Provide structure, routine and predictability in the workplace given that they may experience memory-related difficulties. Work-related tasks and activities, meetings and appointments can be scheduled on consistent days and times. 

Offer one-on-one and outreach supports

One-on-one and outreach based support provides an individualised approach to employment programs.  This relationship based process empowers individuals to identify challenges and needs which enables strategies and supports to be acknowledged and developed. These supports may include transportation to meetings or work, accompanying to meetings, interviews or appointments or providing access to work-related training. 

Be holistic

Programs geared towards supporting people with FASD, are most beneficial when they take into account the needs of the person as a whole. This approach recognises that people often require support in multiple areas of life. Coordination and integration of services benefit improved social and wellbeing outcomes. As an example, as individuals transition out of the justice system they require a collaborative approach between the Department of Justice, organisations working within the reintegration space, allied health professionals, community services and employment agencies to enable successful transition and to limit the possibility of re-offending. 
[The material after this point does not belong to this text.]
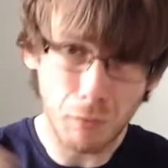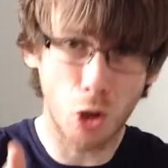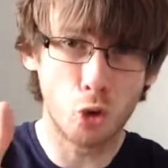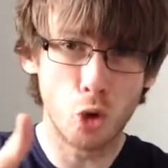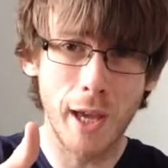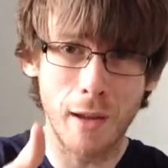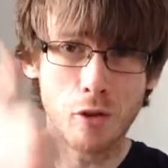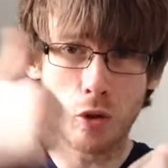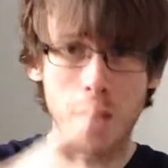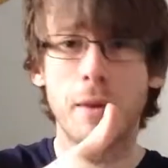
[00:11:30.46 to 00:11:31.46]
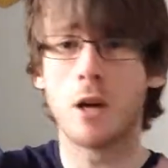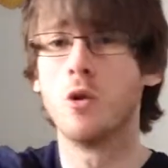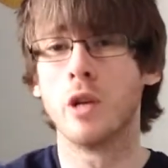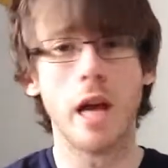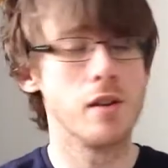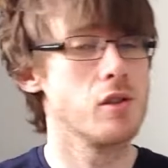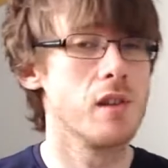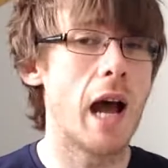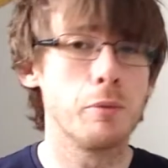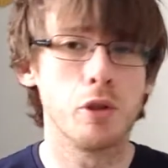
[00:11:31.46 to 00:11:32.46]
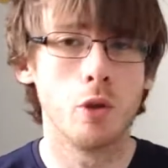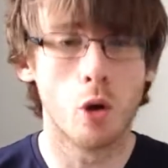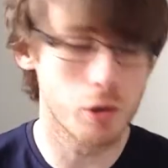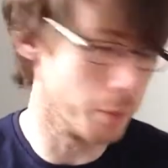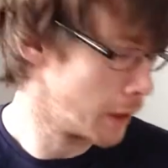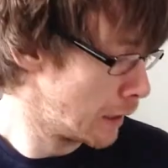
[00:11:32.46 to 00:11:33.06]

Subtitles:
So yeah, so keep that going, guys, because it's absolutely awesome.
Include family and support networks

The family and support network play a critical role when someone is seeking employment. Programs that capitalise on intergenerational and family-based approaches in supporting people with FASD, have positive benefits such as a greater likelihood of maintaining a job, (through the provision of supports such as transportation, baby-sitting duties), advocacy and emotional wellbeing.

Eight Key Principles

When teaching new skills to a person with FASD, adopt the Eight Key Principles: 

1. Use concrete language

Concrete words are those that are exact, specific and rely directly on our senses (what we see, hear, touch, taste and smell). Avoid words with double meanings.

2. Consistency

People with FASD may experience difficulties applying knowledge gained in one situation to another new situation. They do best in environments with few changes therefore create a consistent environment with minimal changes. Use the same words and same strategies. 

3. Repetition

Minimize risk of forgetfulness and memory difficulties by teaching and re-teaching to help the consolidation of information into long-term memory.

4. Routine

Provide and encourage stable routines that do not change from day to day. This will reduce anxiety and enable them to settle, learn and perform better.

5. Simplicity

People with FASD are easily overstimulated and may shut down. When this occurs, no more information can be assimilated. When providing tasks, activities and instructions, Keep It Short and Sweet (KISS Method) and provide a simple environment that minimizes distraction.

6. Specificity

Say exactly what you mean and provide step-by-step directions, either verbally or in writing. Remember that people with FASD can have difficulties dealing with abstract concepts, generalizations and can find it difficult “filling in the gaps”.

7. Structure

Structure is the “glue” that creates a world that make sense to a person with FASD. They thrive best and achieve more when their environment is structured, and they have a strong foundation. Therefore, say exactly what you mean, provide step-by-step directions and provide them with the right tools to complete their tasks. 

8. Supervision

Provide continued supervision for teaching appropriate behaviour and promote independence.